Rig-Veda, Soma & Môlu

Après avoir abordé ce sujet dans un post un peu ancien, je me permets de revenir sur la question de savoir ce qu’est le SOMA décrit par les Aryens dans le Rig-Veda.
Ceux que l’on nomme les Rishis composèrent les plus anciens hymnes du Rig-Veda (1500 à 900 av. J.-C.). C’est dire l’importance de ce corpus de textes dont l’origine, par l’intermédiaire des Rishis, serait divine et céleste.

Rigveda

Le soma, abordé dans de nombreuses stances du Rig-Veda, serait-il alors une boisson d’immortalité telle que l’a été l’ambroisie pour le panthéon grec ? (1) Rien n’est certain. Cependant, Robert Gordon Wasson propose une hypothèse d’identification du soma : l’amanite tue-mouches. C’est, du moins, un avis qu’il étaie et explicite sur une vingtaine de pages contenues dans ce petit ouvrage :

Robert_Gordon_Wasson_Le_champignon_divin_de_l_immortalite_suivi_de_Qu_etait_le_Soma_des_Aryens

Certains passages du Rig-Veda laissent perplexes et d’après Wasson il se pourrait bien que le soma soit un champignon de type amanite même si d’autres auteurs ont indiqué par ailleurs que « les descriptions vagues et poétiques du soma ne permettent aucune identification scientifique de la plante » (George Watt, botaniste britannique).
L’ancienneté du Rig-Veda (3000 ans au moins), le langage symbolique et « ésotérique » qui le caractérisent laissent penser qu’une identification n’est pas forcément aisée. Beaucoup de textes anciens (grecs notamment) sont trop évasifs sur la description des plantes pour qu’on soit certain que la plante considérée est bien une telle et pas une autre. Si l’on fouille quelque peu les anciens textes grecs de l’Antiquité, l’on n’y parle pas de soma mais de MÔLU (ou môly).
La plus ancienne mention se trouve dans l’Odyssée d’Homère (VIII ème siècle av. J.-C.). Hermès désigne à Ulysse une « plante de vie » qui l’aidera à déjouer les sortilèges de la magicienne Circé. Il lui en parle de telle manière qu’il « ne se borne pas à cueillir la plante pour la remettre à Ulysse et à lui en expliquer la […] nature cachée, il lui en révèle aussi le nom, que seuls les dieux prononcent pour la désigner, un nom qui appartient à la langue des dieux » (Guy Ducourthial, Flore magique et astrologique de l’Antiquité, p. 131).
Complexe tâche que d’identifier le môlu, en particulier parce que de nombreux auteurs postérieurs à Homère ont chacun décrit une plante qu’ils indiquent s’appeler môlu mais dont les descriptions diffèrent d’une texte à l’autre.
Il y a tout lieu de penser que le môlu doive être rangé parmi les plantes magiques fabuleuses » (Guy Ducourthial, Flore magique et astrologique de l’Antiquité, p. 500). Bien évidemment, histoire de corser davantage notre affaire, Homère ne dit rien sur la manière d’absorber le môlu, encore moins s’il est, à l’instar de l’ambroisie, une préparation de type potion magique que les dieux réservent à leur usage exclusif.

J’ai dit plus haut qu’on ne parlait pas de soma chez les Grecs antiques.
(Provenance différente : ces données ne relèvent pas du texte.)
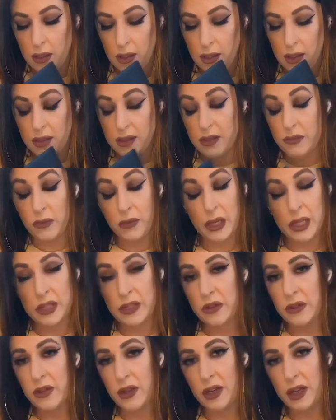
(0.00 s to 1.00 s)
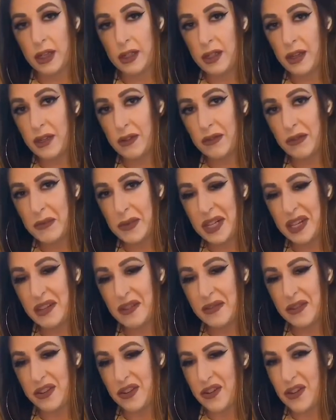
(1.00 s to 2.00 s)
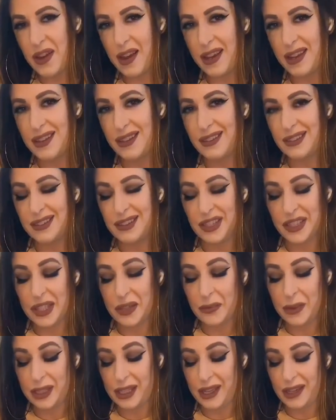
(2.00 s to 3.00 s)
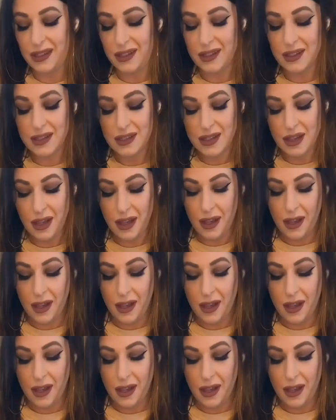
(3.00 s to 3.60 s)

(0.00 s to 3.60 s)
It's way too dark in there for me to even try and look at what that is.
Or de récentes lectures semblent suggérer le contraire. Il y est question d’une liqueur divine issue d’une plante nommée Asclepia acida : « on exprime le suc de la plante […], on le filtre ensuite au moyen d’un tamis en laine de brebis et le laisse fermenter dans un vase en bois. Ensuite, on le clarifie et on le sert, soit pur, soit mêlé à de l’eau ou à du lait : c’est le soma » (Roger Castell, La bioélectronique Vincent, p. 85). Malheureusement, j’ignore d’où proviennent ces sources, tout juste nous parle-t-on d’un « vieux traité ». Cependant, cette pratique semble avoir été en vigueur lors de l’Antiquité grecque où de telles préparations étaient coutumes courantes lors des annuelles cures de régénération.

Bien plus qu’une plante, le soma, à l’instar du môlu, ne pourrait-il pas être le nom d’une préparation (médico-magique) composée de plusieurs ingrédients plutôt que de désigner simplement l’un deux ?
Ce qui est certain, c’est que le mystère demeure tant le Rig-Veda et les anciens manuscrits grecs sont parfois nébuleux ou bien carrément ésotériques, à tel point que cela empêche l’identification exacte de ce que peut être le soma. Chose que, sans doute, les dieux ont souhaité…


  1. En grec ancien, ἀμϐροσία / ambrosía, de l’adjectif ἀμϐρόσιος / ambrósios, « immortel, divin, qui appartient aux Dieux ».